Our study is a randomized placebo controlled trial that started in January 2004. There are 10 study centers in Germany, Swizzerland and probably Austria who will have to recruit 150 Boys over 5 years. During the first 3 months of treatment we compare Cyclosporin monotherapy to placebo. We want to see whether strength increases as was suggested by 2 open studies. During the following 12 months both groups (CsA and Placebo) will in addition be treated with prednisone in an intermittent scheme. Here we want to find out whether the effect of prednisone can be improved by CsA. Additionally, of course, we monitor side effects.

Previous studies with cyclosporin:

1993 - Neurology, Vol 43, Issue 3 527-532: Cyclosporine increases muscular force generation in Duchenne muscular dystrophy KR Sharma, MA Mynhier and RG Miller
We investigated the effect of cyclosporine (CsA) on force generation in 15 boys with Duchenne muscular dystrophy (DMD) by obtaining monthly measures of tetanic force and maximum voluntary contraction (MVC) of both anterior tibial muscles. During 4 months of a natural history phase, both tetanic force and MVC declined significantly. During 8 weeks of CsA treatment (5 mg/kg/day), significantly increased tetanic force (25.8 +/- 6.6%) and MVC (13.6 +/- 4.0%) occurred within 2 weeks. The maximum mean increase during treatment was 35.2 +/- 5.9% (tetanic force) and 19.0 +/- 4.6% (MVC). Side effects from CsA, gastrointestinal and flu-like symptoms, were transient and self-limiting. Thus, as previously reported with prednisone, CsA increases muscular force generation in the anterior tibial muscles of DMD patients. 

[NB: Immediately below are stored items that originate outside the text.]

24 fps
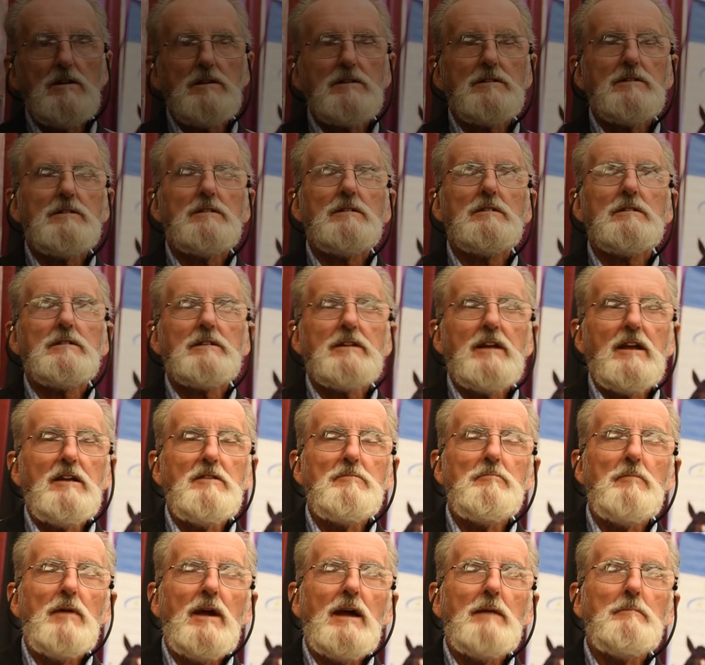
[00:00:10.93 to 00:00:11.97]
it uh,
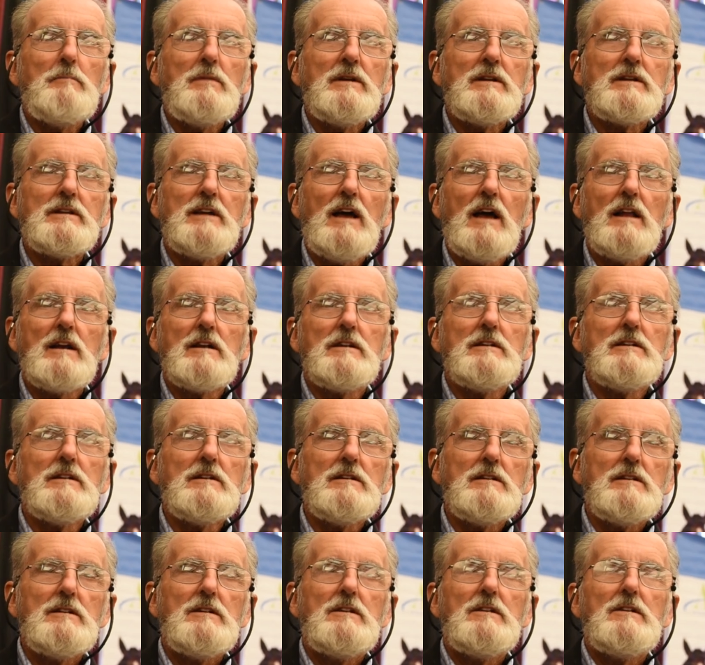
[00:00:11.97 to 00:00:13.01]
caveman
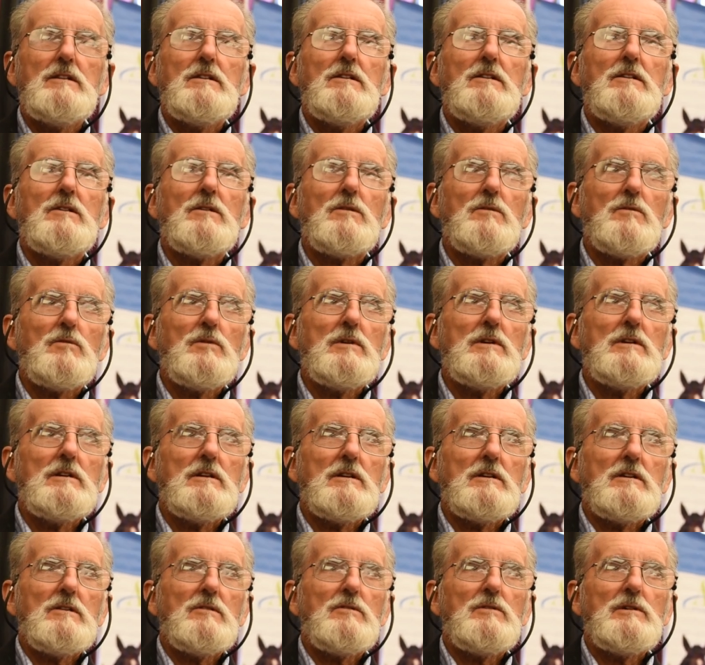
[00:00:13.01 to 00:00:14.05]
mentality. We,
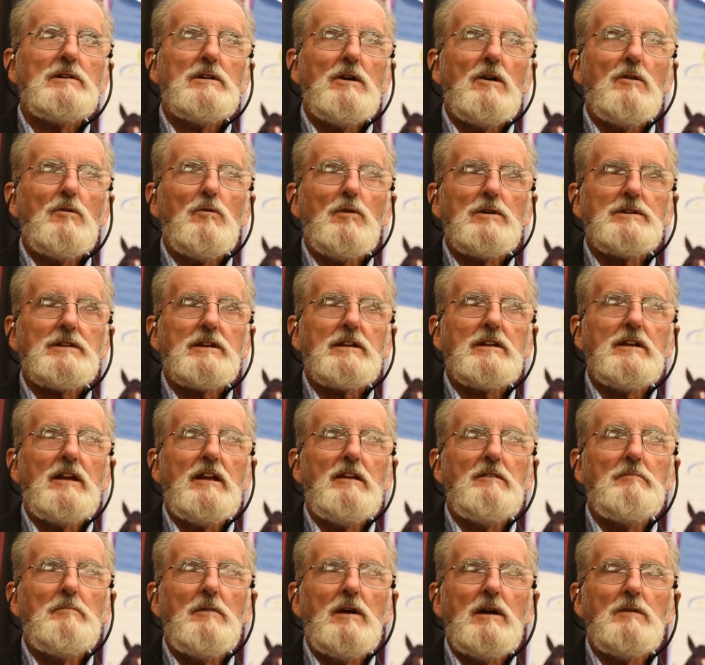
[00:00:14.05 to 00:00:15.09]
uh, we know what the
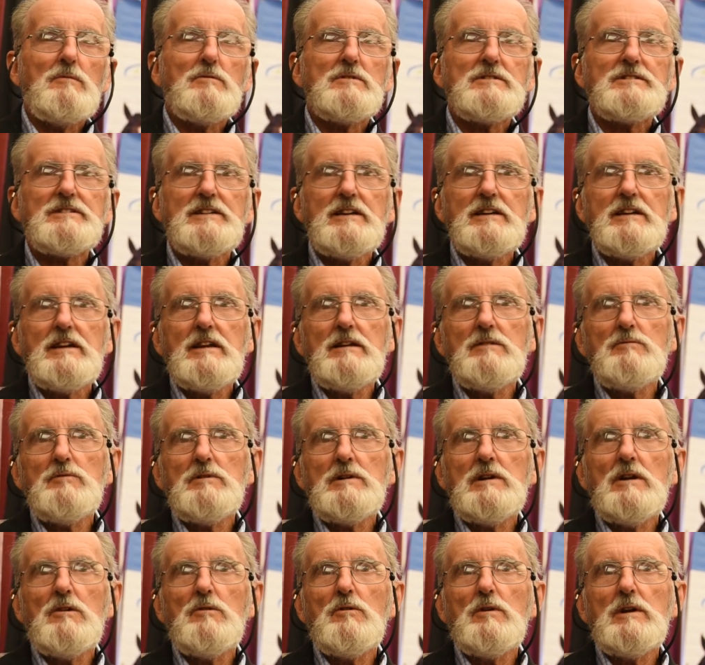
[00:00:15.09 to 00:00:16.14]
caveman was thinking,
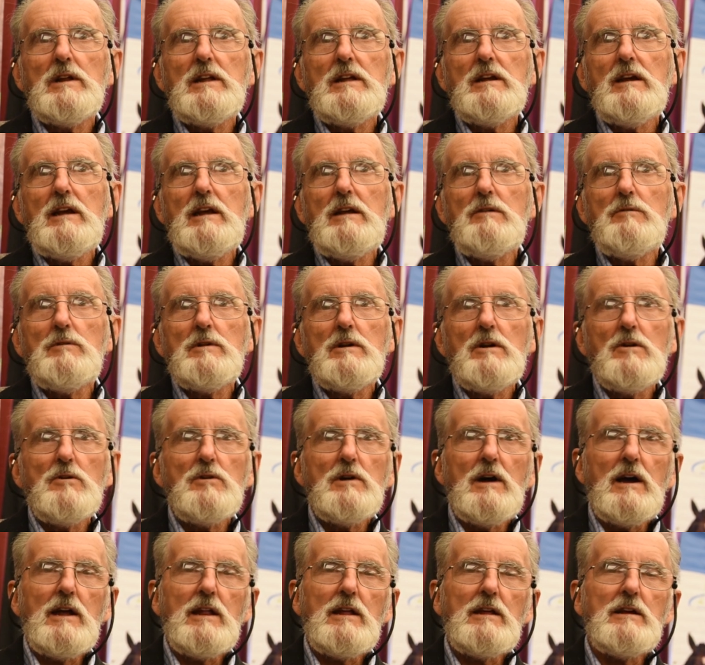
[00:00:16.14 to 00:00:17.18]
we know what he ate, we know
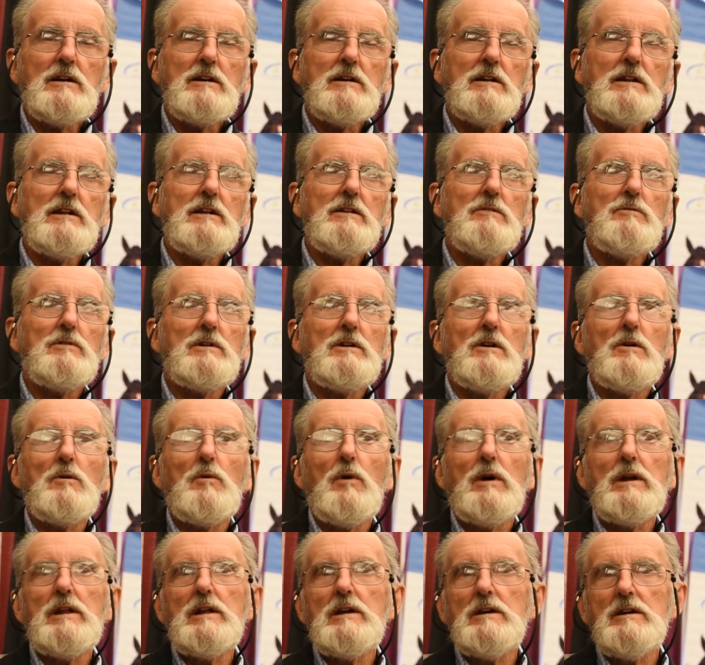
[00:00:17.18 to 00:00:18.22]
how he hunted, we know
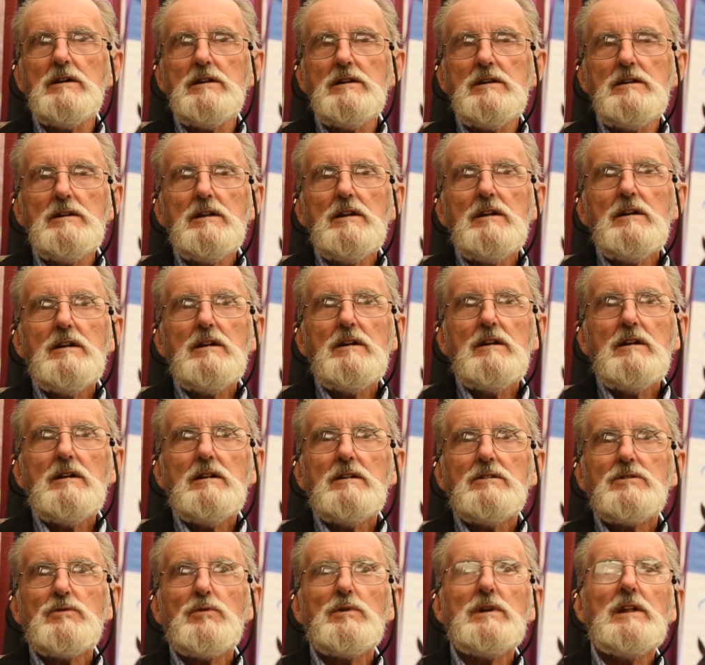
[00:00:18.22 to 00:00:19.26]
what he hunted
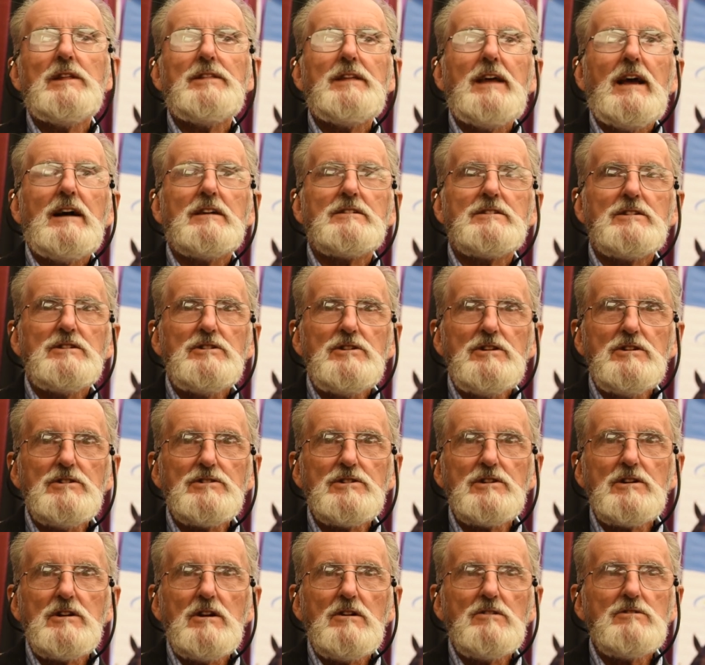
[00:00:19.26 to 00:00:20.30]
20,000
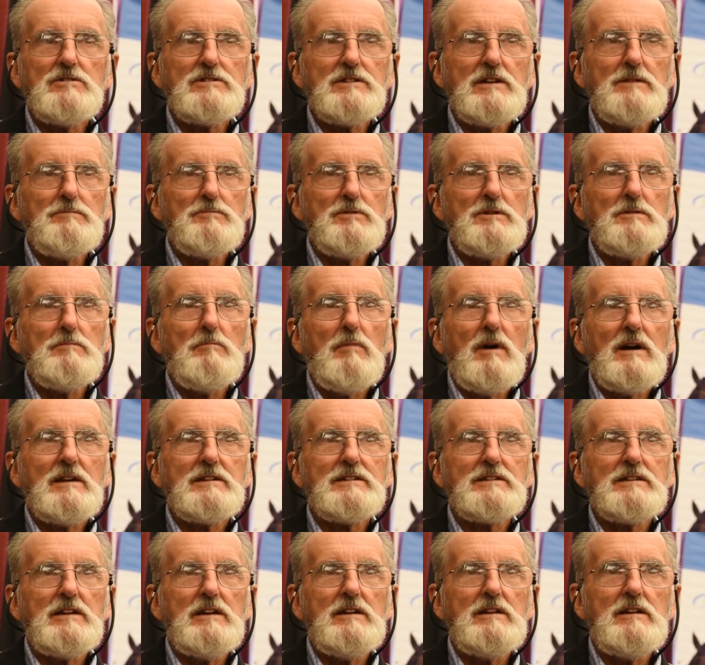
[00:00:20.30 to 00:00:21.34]
years ago simply by
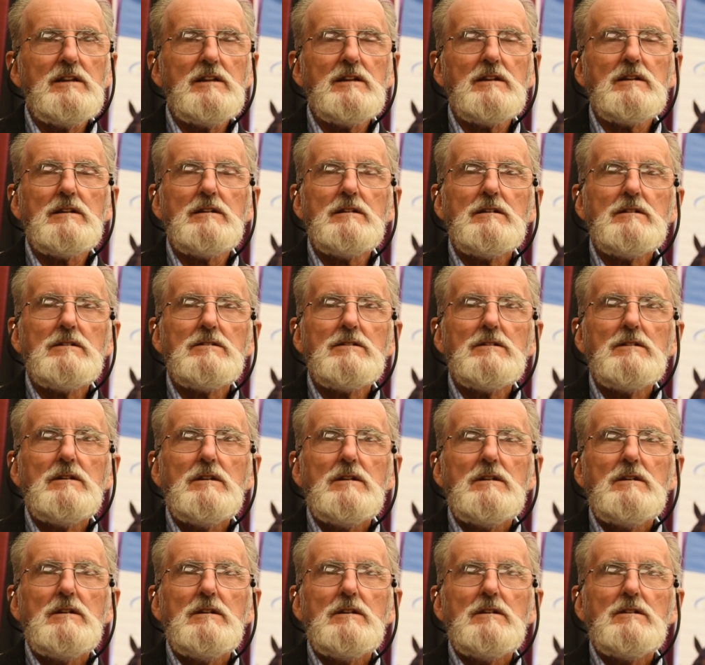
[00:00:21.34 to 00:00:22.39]
studying
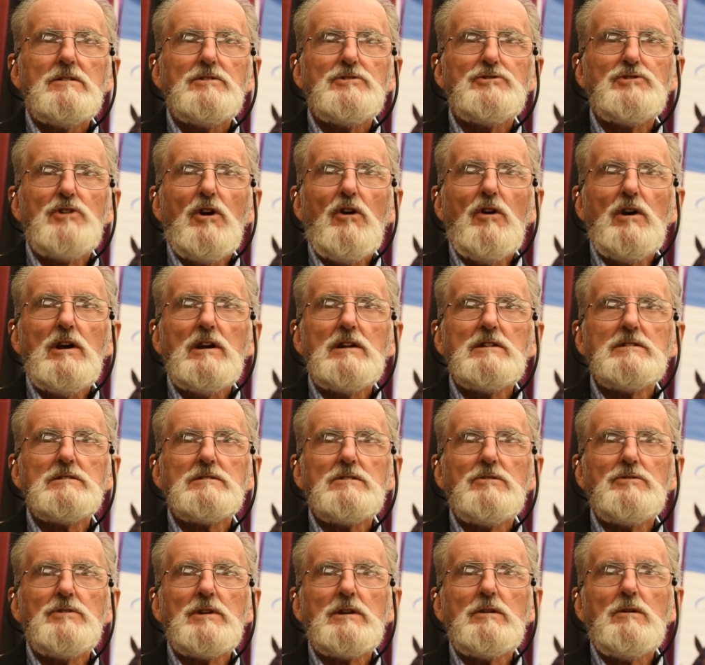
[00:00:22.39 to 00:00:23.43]

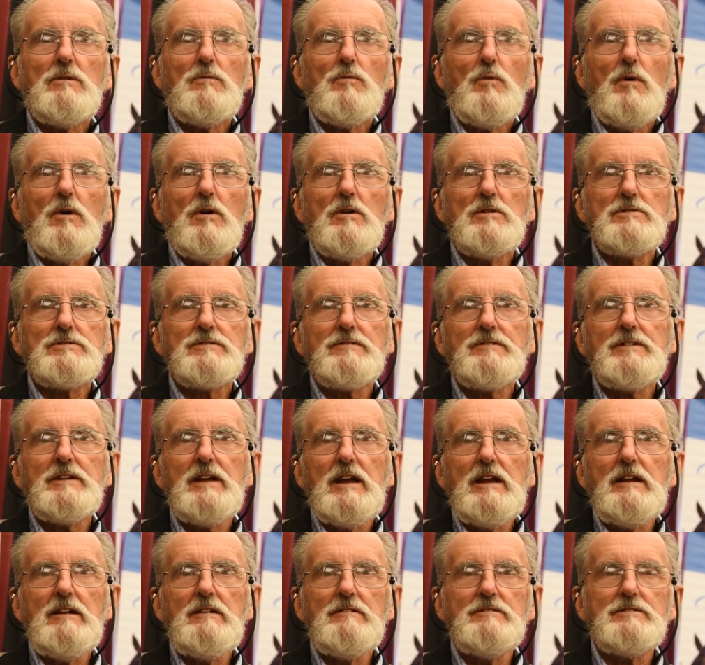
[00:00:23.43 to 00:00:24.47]
drawings on the walls of
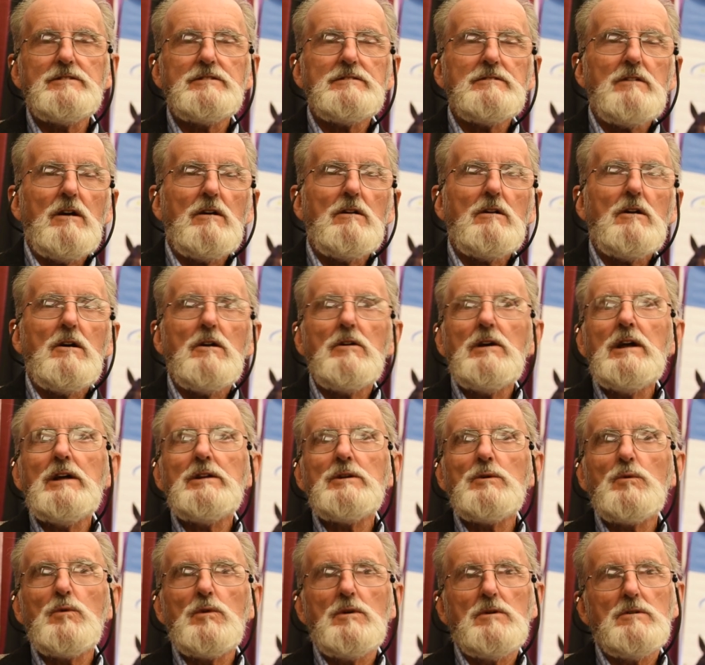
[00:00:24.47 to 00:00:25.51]
caves
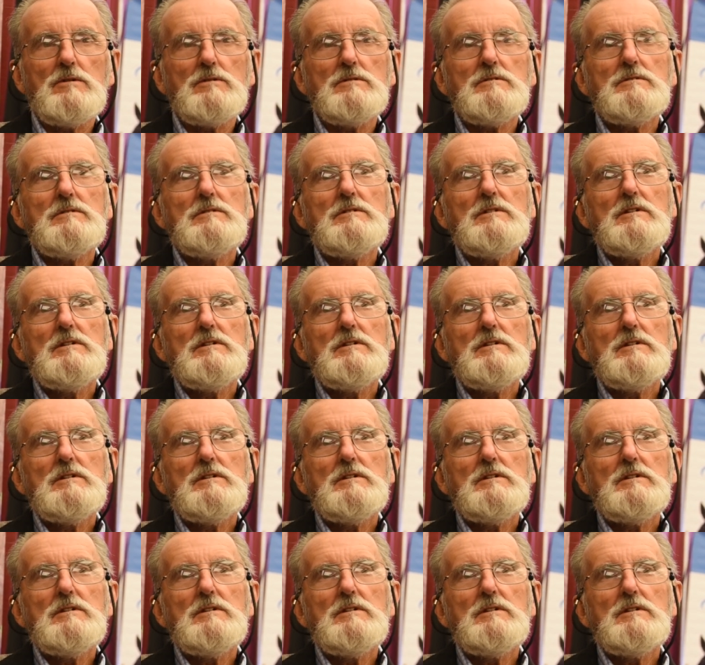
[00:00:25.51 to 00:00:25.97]
around the world.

1997 - Muscle Nerve, 20, 469–478. Myoblast implantation in Duchenne Muscular Dystrophy: The San Francisco Study

ABSTRACT: We evaluated myoblast implantation in 10 boys with Duchenne muscular dystrophy (DMD) and absent dystrophin (age 5–10 years) who were implanted with 100 million myoblasts in the anterior tibial muscle of one leg and placebo in the other. Cyclosporine (5 mg/kg/day) was administered for 7 months. Pre- and postimplantation (after 1 and 6 months) muscle biopsies were analyzed. Force generation (tetanic tension and maximum voluntary contraction) was measured monthly in a double-blind design. There was increased force generation in both legs of all boys, probably due to cyclosporine. Using the polymerase chain reaction, evidence of myoblast survival and dystrophin mRNA expression was obtained in 3 patients after 1 month and in 1 patient after 6 months. These studies suggest a salutary effect of cyclosporine upon muscular force generation in Duchenne muscular dystrophy; however, myoblast implantation was not effective in replacing clinically significant amounts of dystrophin inDMD muscle.